Columbia University president Minouche Shafik on Friday shared her first public message addressing the anti-Israel protests that have roiled the Ivy League campus in recent weeks.
“These past two weeks have been among the most difficult in Columbia’s history,” Shafik said in three-minute-long video message. “The turmoil and tension, division and disruption have impacted the entire community.”
Shafik said university administrators made a “sincere and good offer” to student protesters but it was “not accepted.”
“A group of protesters crossed a new line with the occupation of Hamilton Hall. It was a violent act that put our students at risk, as well as putting the protesters at risk. I walked through the building and saw the damage which was distressing.”
Protesters who seized the hall renamed it “Hinds Hall,” in commemoration of the death of Hind Rajab, a six-year-old Palestinian girl who was killed by an Israeli airstrike in Gaza. Demonstrators vandalized the building, breaking doors and windows, and blockaded entrances before the NYPD performed a sweep of the building earlier this week. At least 300 protesters were arrested at Columbia and the City College of New York on Tuesday night, including 119 people who barricaded themselves inside the admissions building on Columbia’s campus.
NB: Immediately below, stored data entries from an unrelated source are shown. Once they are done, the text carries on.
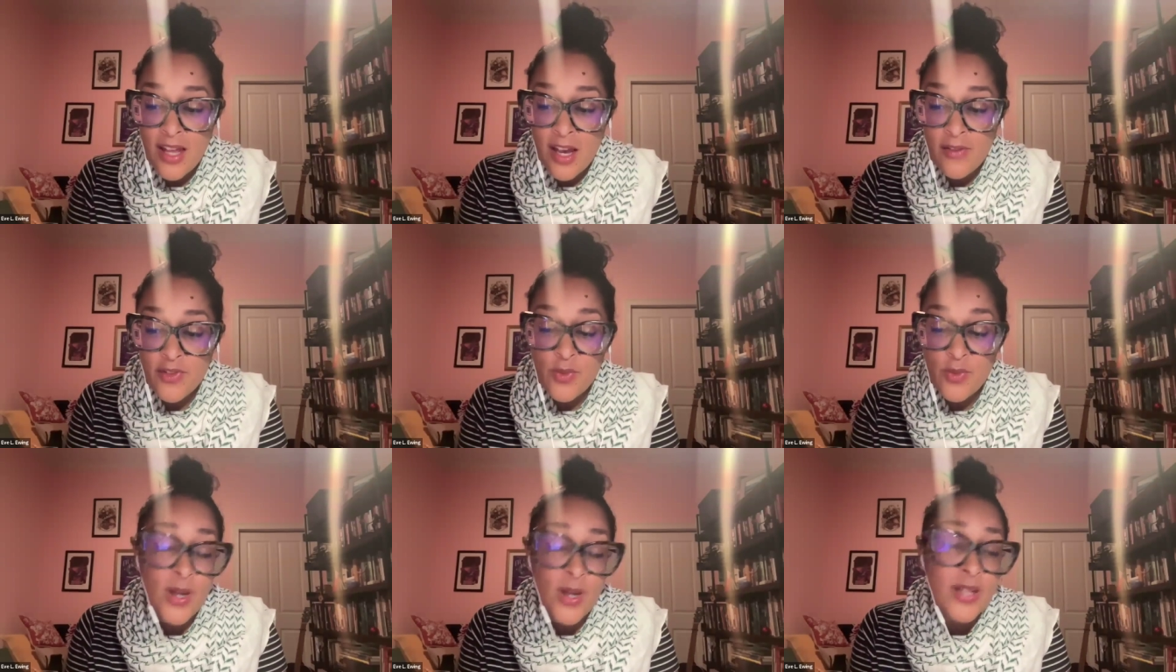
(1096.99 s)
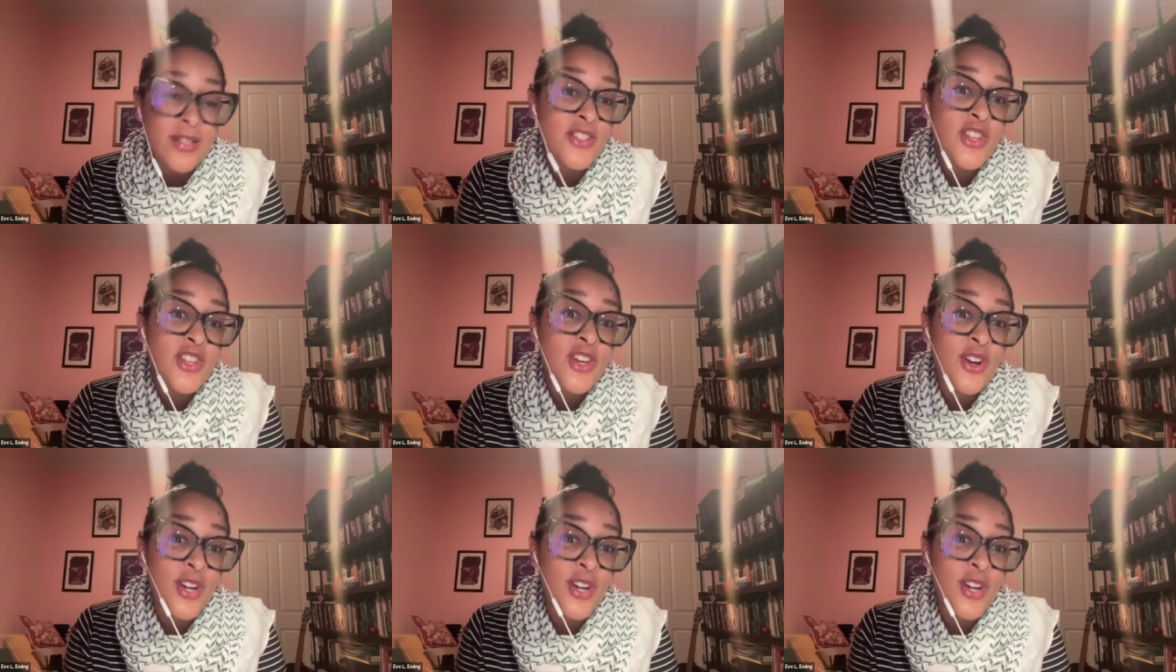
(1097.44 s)
loved
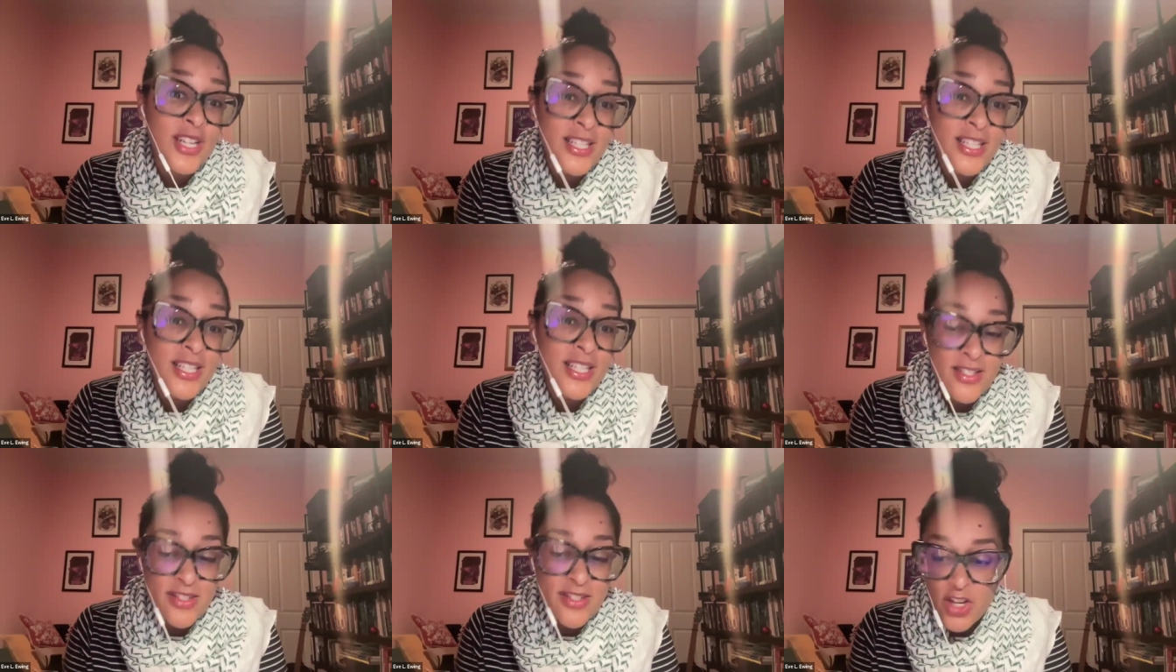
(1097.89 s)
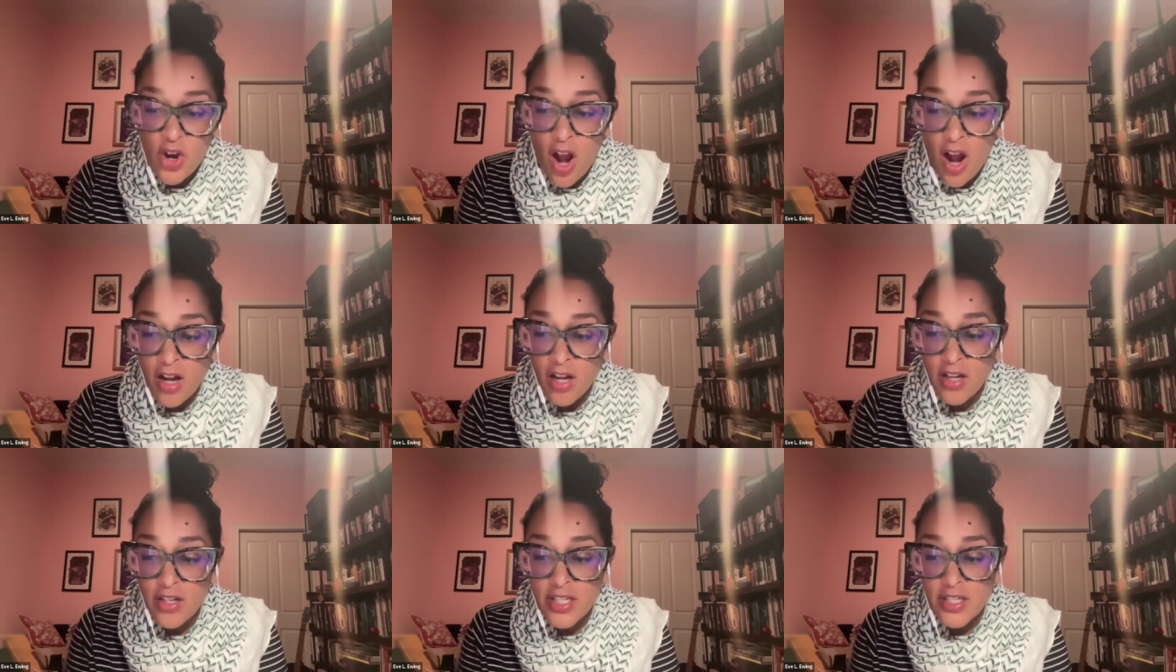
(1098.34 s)
ones, they're inside your
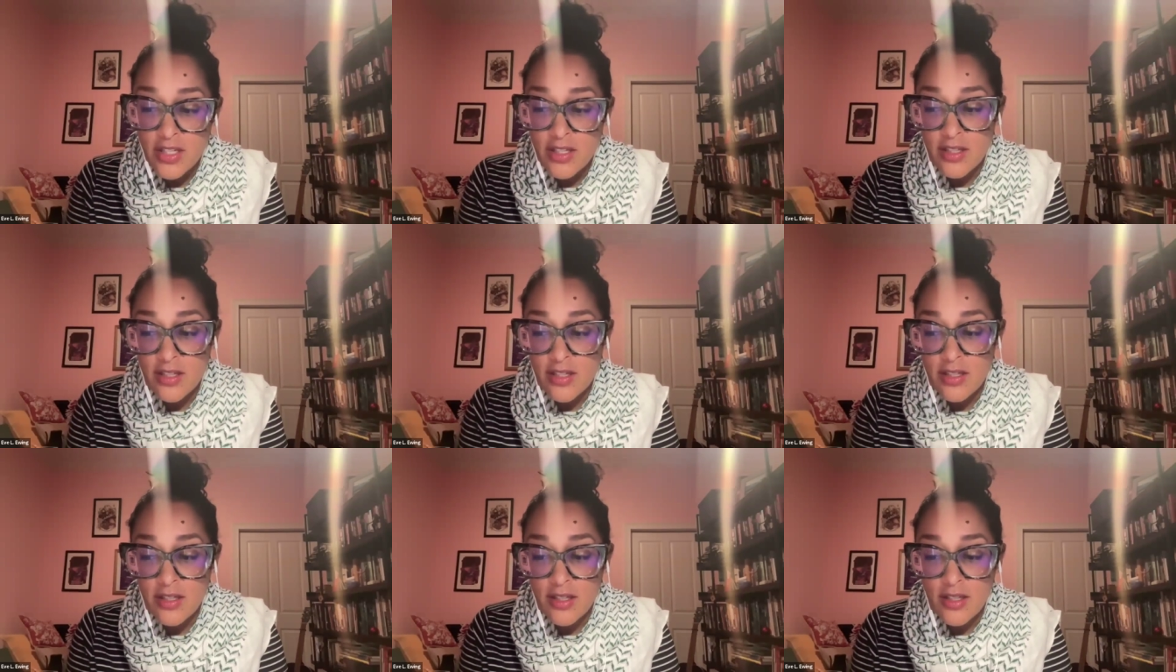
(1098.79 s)
heart.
New York City mayor Eric Adams said that he believed outside agitators were responsible for the protests’ escalation.
The increasingly antisemitic and violent nature of the protests led to university to shift to hybrid classes for the remainder of the semester.
Khymani James, one of the movement’s lead organizers, was banned from campus last week after video footage of him saying “Zionists don’t deserve to live” during a January disciplinary hearing came to light.
Still, Shafik said Friday that many who gathered at the encampment were “largely peaceful” and “cared deeply about the humanitarian crisis in Gaza.”
She said in listening sessions of the past several months she was “heartened” by the “intelligence, thoughtfulness and kindness” shown by students.
“The issues that are challenging us — Palestinian–Israeli conflict, anti-Semitism and anti-Arab and anti-Muslim bias — have existed for a long time, and Columbia despite being a remarkable institution, cannot solve them single-handedly,” she said.
“We have a lot to do,” Shafik concluded. “But I am committed to working at it everyday and with each of you to rebuild community on our campus.”
More than 2,000 protesters have been arrested on college campuses across the U.S. in recent weeks, according to a tally from the Associated Press.
A Chicago-based lawyer filed a class-action lawsuit against Columbia on Monday, accusing the school’s leaders of breach of contract over the protest’s fallout.
Lawyer Jay Edelson argued university leaders have a duty to ensure that their campuses are safe and that their students’ educations are not disrupted by protesters.
The lawsuit alleges that some protesters have harassed Jewish students and faculty members, incited hate speech and violence, and have “actively blocked Jewish and other students” from “traversing the campus and attending classes.” Jewish students who are forced to attend classes virtually “get a second-class education,” the lawsuit alleges.
“Columbia has done nothing to curb this outrageous behavior or meaningfully discipline those responsible,” the lawsuit states, “and the administration’s inaction and willingness to capitulate to the demands of this extremist element of demonstrators have fanned the flames of antisemitism across campus.”